Eight years. Eight years since she’d last seen that face, since that night in Monaco—a blur of champagne and anonymity and a connection so electric she’d let herself be reckless for the first and only time in her adult life. She’d slipped out before dawn, left him sleeping, told herself it was a story she’d never have to tell.

She’d been wrong.

“You.” The word came out barely a whisper.

Gideon rose slowly, unfolding from the chair with a controlled grace that made her stomach twist. He was broader than she remembered. Harder. The lines around his mouth had deepened, and there was a coldness in his eyes that hadn’t been there before—or maybe it had, and she’d been too drunk on the moment to see it.

“You’ve been busy, Valentina.” His voice was low, a barely audible rasp that cut through the silence. “Building an empire. Raising a son. Keeping secrets.”

Her heart slammed against her ribs. “How did you get in here?”

“I’m a billionaire. I have keys to most things.” He stepped closer, and she stepped back, her spine meeting the wall. “I’ve been tracking you for six months. Watching your patterns. Learning your routines. Waiting for the right moment.”

“Waiting for what?” Her voice was sharp, desperate. “Gideon, what do you want?”Visit Loerva.

He stopped a foot away, close enough that she could smell the rain on his coat. His eyes were gray and cold, like the sea before a storm. He reached into his pocket and pulled out a photograph—not the one Dorian had shown her, but a different one. Finn, at the park. Finn, chasing a pigeon. Finn, laughing.

“I want my son.” The words fell like stones. “I want what’s mine.”

Valentina’s hands trembled at her sides. “You don’t know that. You can’t know—”

“I had the DNA test done three months ago. Hair follicles from his jacket collar. A discarded water bottle from his school.” Gideon’s jaw was hard, immovable. “He’s mine, Valentina. And I’m done being kept in the dark.”

“You can’t take him.” The words tore out of her, raw and bleeding. “He doesn’t know you. He doesn’t know any of this. He’s just a boy.”

“He’s my blood.” Gideon’s face was stone. “And I didn’t come here to ask permission.”

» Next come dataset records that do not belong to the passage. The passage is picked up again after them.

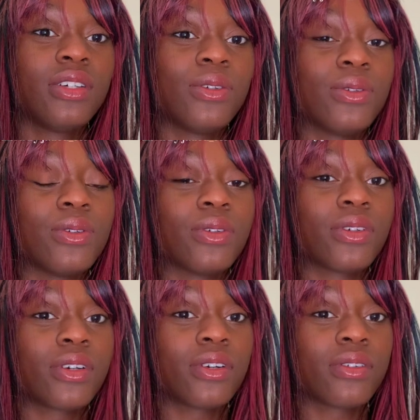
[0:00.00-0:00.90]

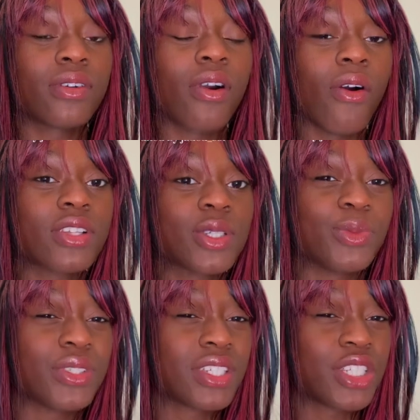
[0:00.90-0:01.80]
or got
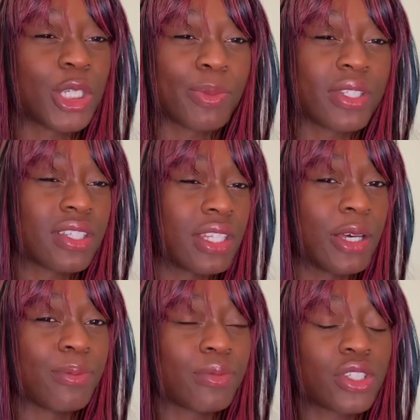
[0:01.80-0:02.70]
someone to ship it to
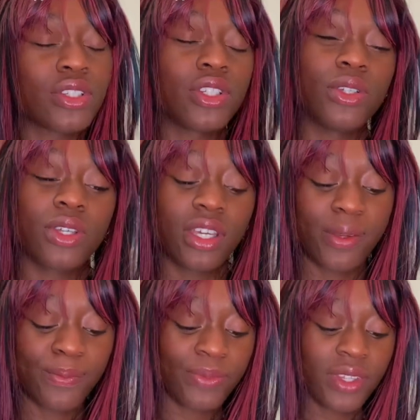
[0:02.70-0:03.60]
them to the
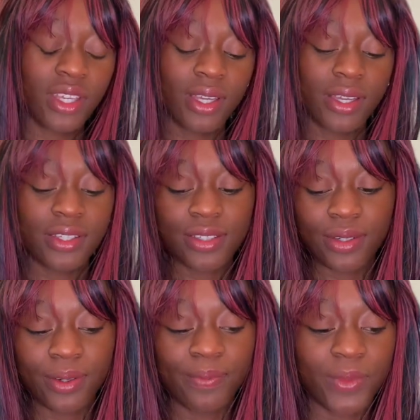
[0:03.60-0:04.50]
UK.
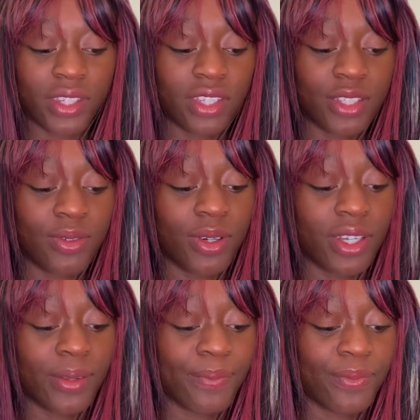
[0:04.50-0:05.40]
So I think
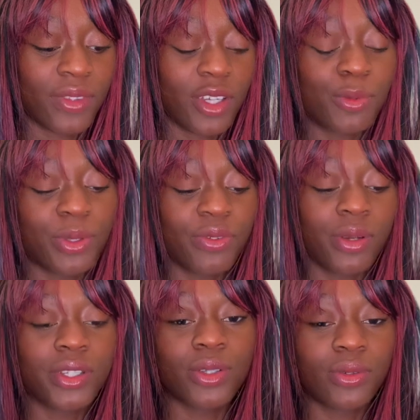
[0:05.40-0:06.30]
it'll be
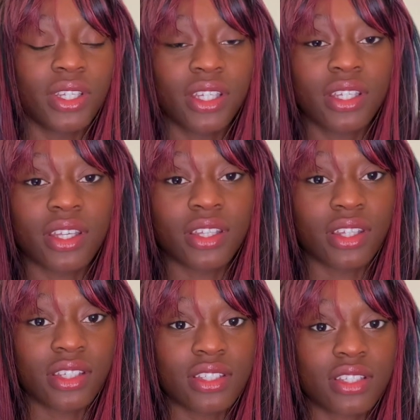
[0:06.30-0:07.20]
very unique in
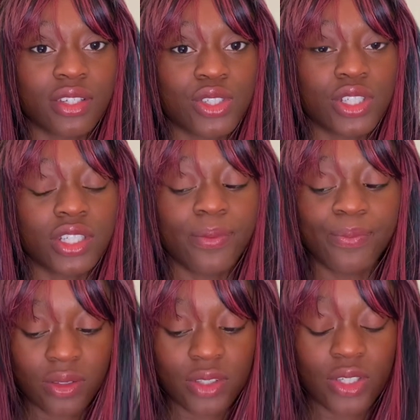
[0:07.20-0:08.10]
this country.
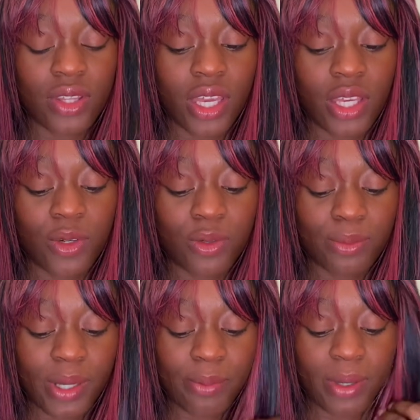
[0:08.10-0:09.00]
So the Acorn
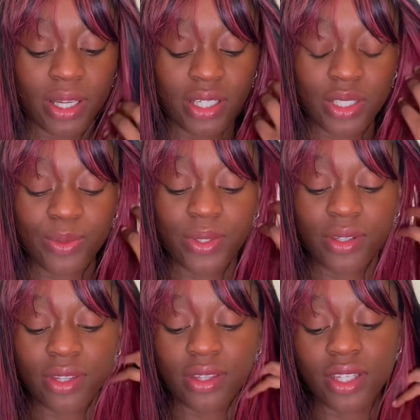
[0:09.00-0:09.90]
backpack is one
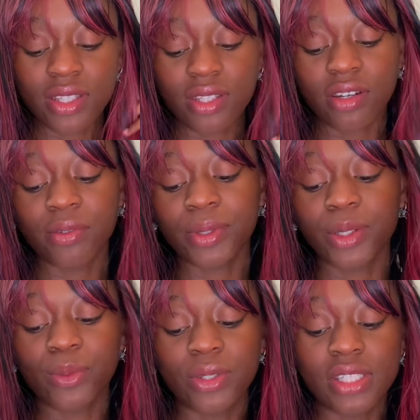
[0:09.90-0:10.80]
of the things that I really
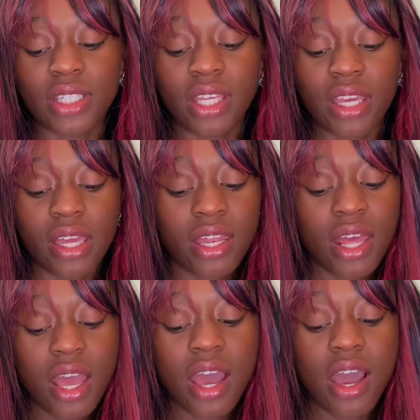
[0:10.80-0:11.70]
want to get.
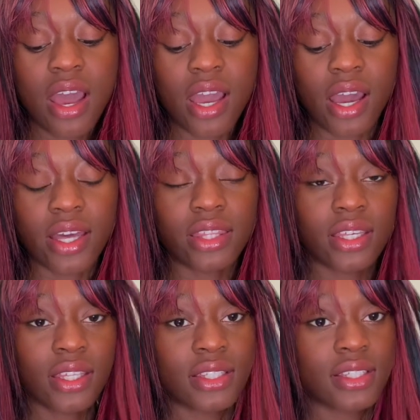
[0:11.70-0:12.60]
I
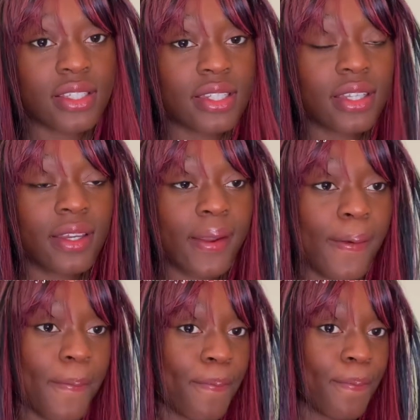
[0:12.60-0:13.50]
think it's just like,
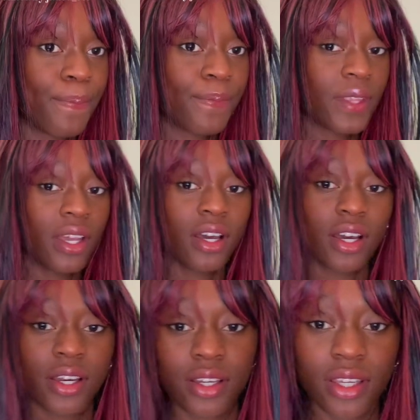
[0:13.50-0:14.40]

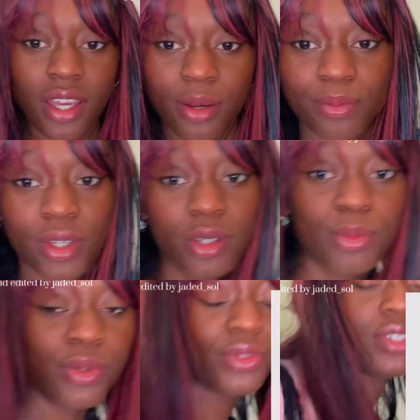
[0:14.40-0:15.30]
okay, I'm gonna
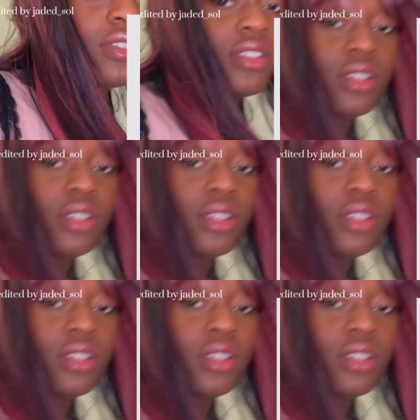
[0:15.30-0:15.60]
move to the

She shrank into the shadows, her back pressed to the wall, her breath shallow and ragged. The room felt too small, the darkness pressing in on all sides. She was trapped—caught between Dorian Langley’s blackmail and Gideon Winslow’s claim, between the life she’d built and the truth she’d buried.

Gideon’s voice was a low, dangerous rasp. “Hello, Valentina. Don’t bother lying. I’ve seen the boy. I’m here for what’s mine.”